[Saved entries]
--- START ---

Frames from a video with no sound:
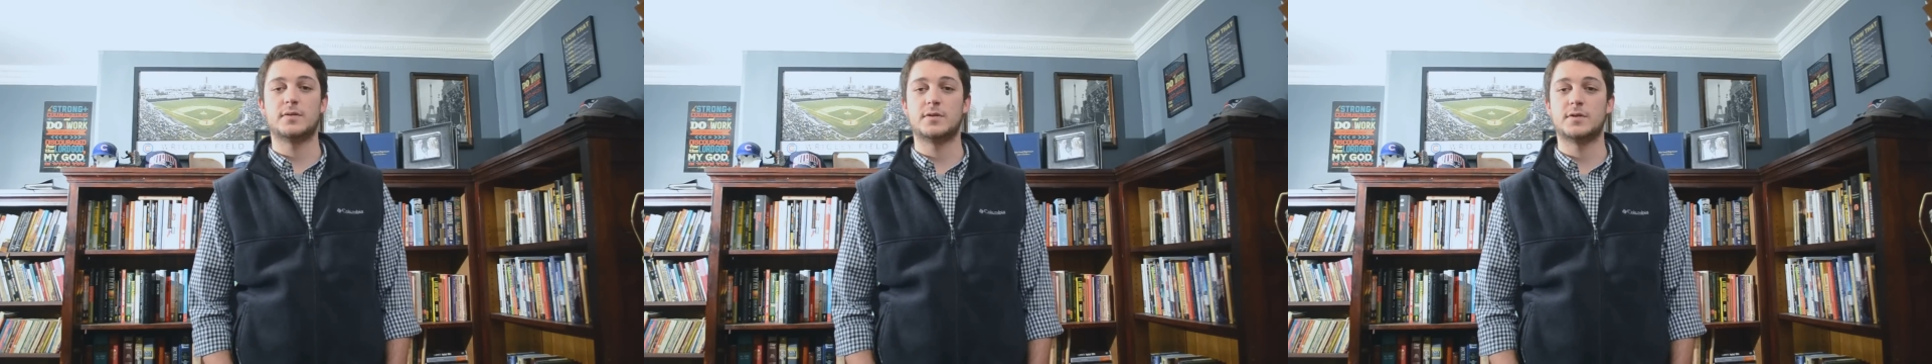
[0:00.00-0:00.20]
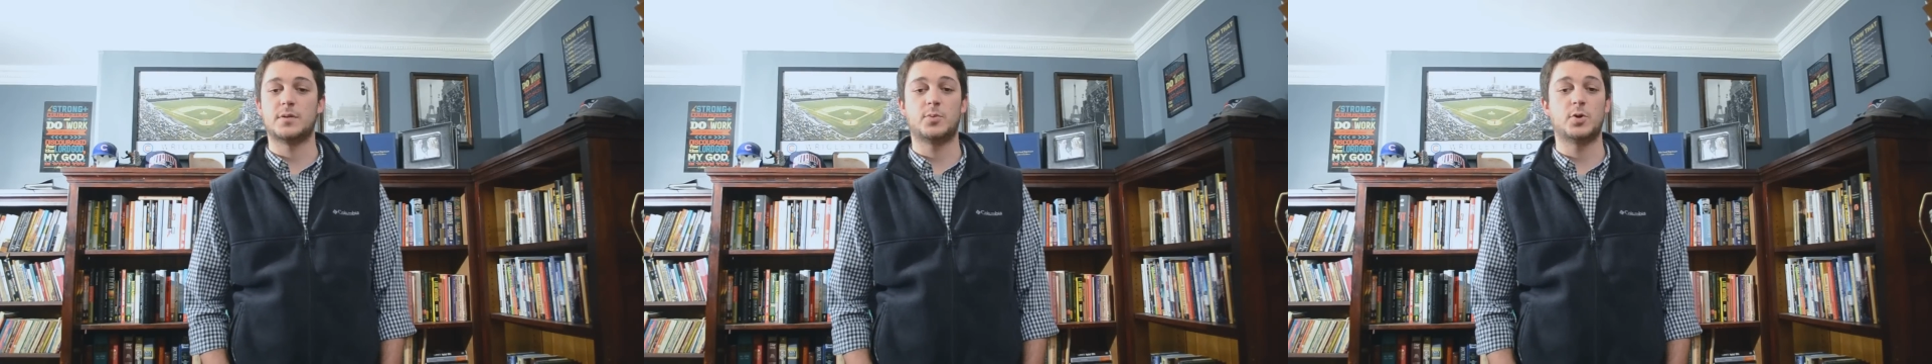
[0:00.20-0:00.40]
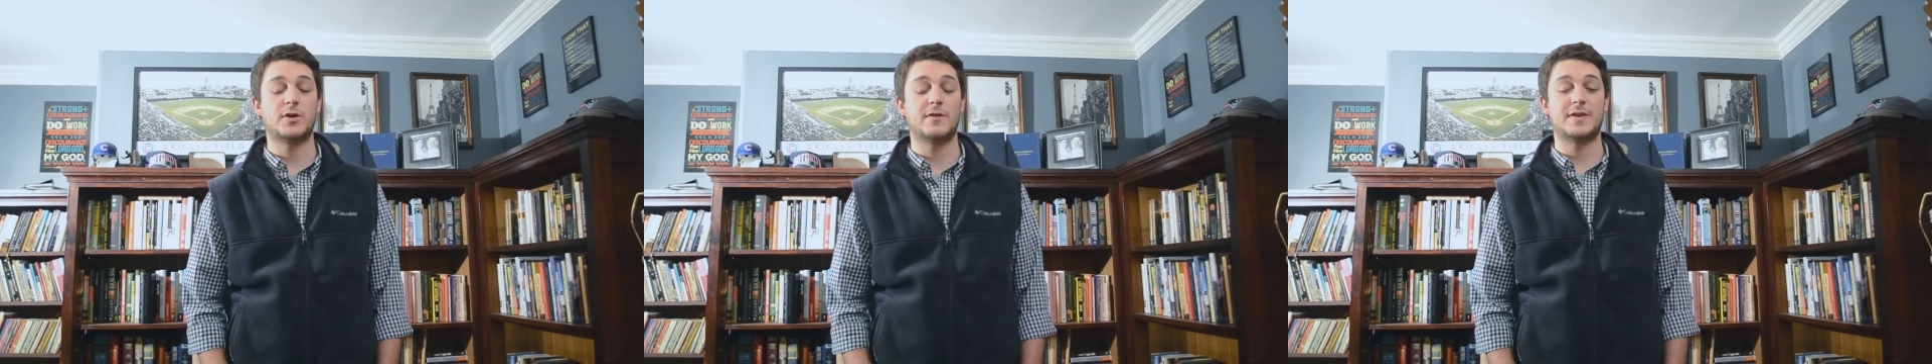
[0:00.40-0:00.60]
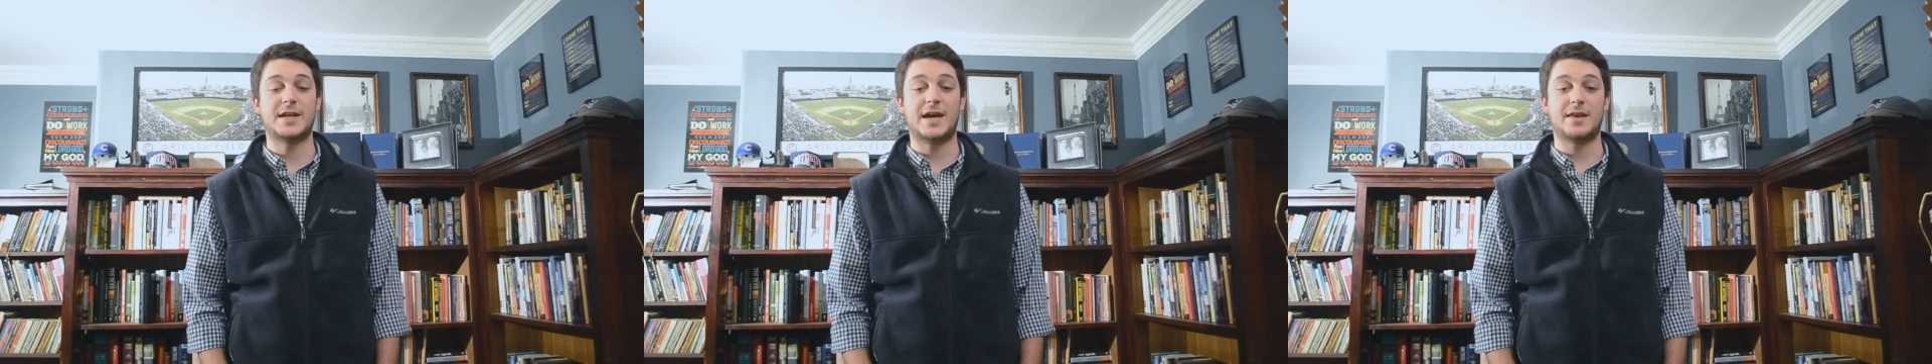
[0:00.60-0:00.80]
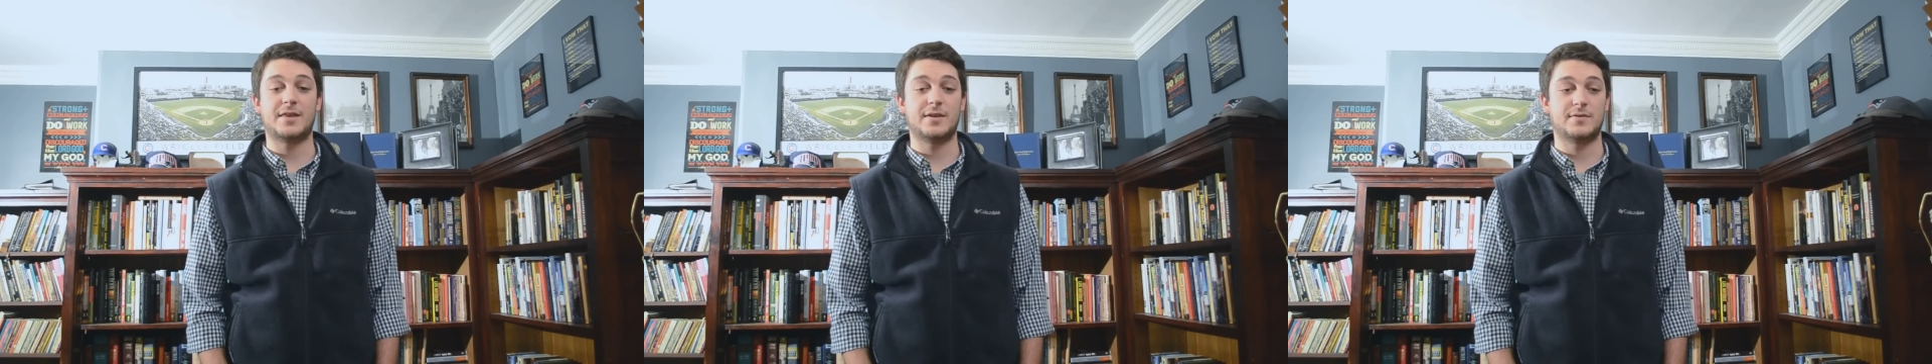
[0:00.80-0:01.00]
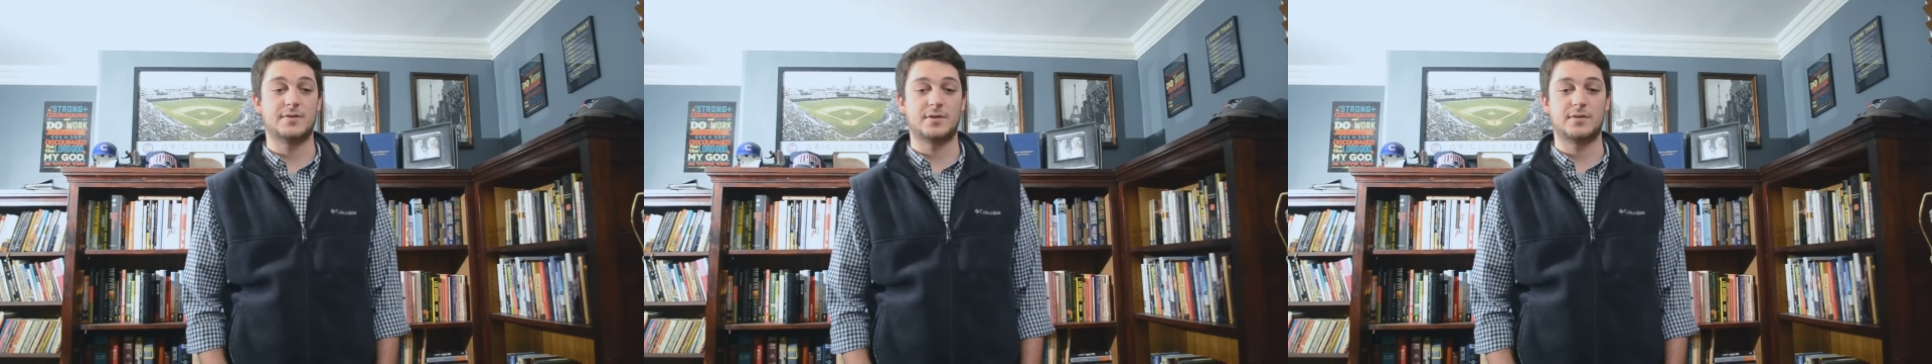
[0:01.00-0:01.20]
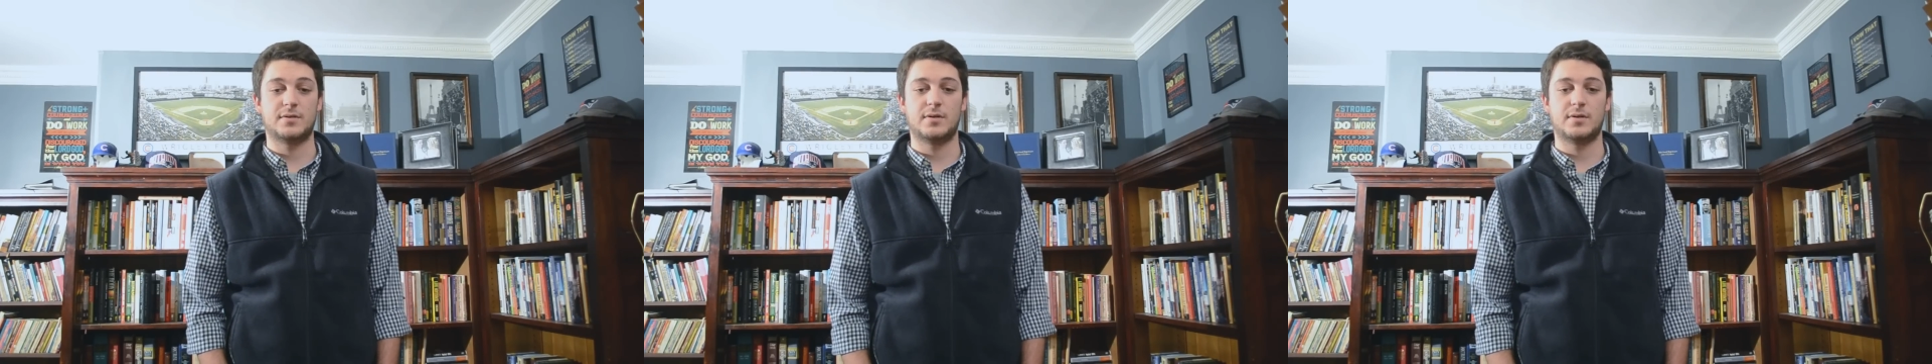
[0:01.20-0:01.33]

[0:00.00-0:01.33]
to the point of death even.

--- END ---

_Requirement:_ Word for word, copy every line of the data, excluding any pictures.

_Answer section:_
Frames from a video with no sound:
[0:00.00-0:00.20]
[0:00.20-0:00.40]
[0:00.40-0:00.60]
[0:00.60-0:00.80]
[0:00.80-0:01.00]
[0:01.00-0:01.20]
[0:01.20-0:01.33]

[0:00.00-0:01.33]
to the point of death even.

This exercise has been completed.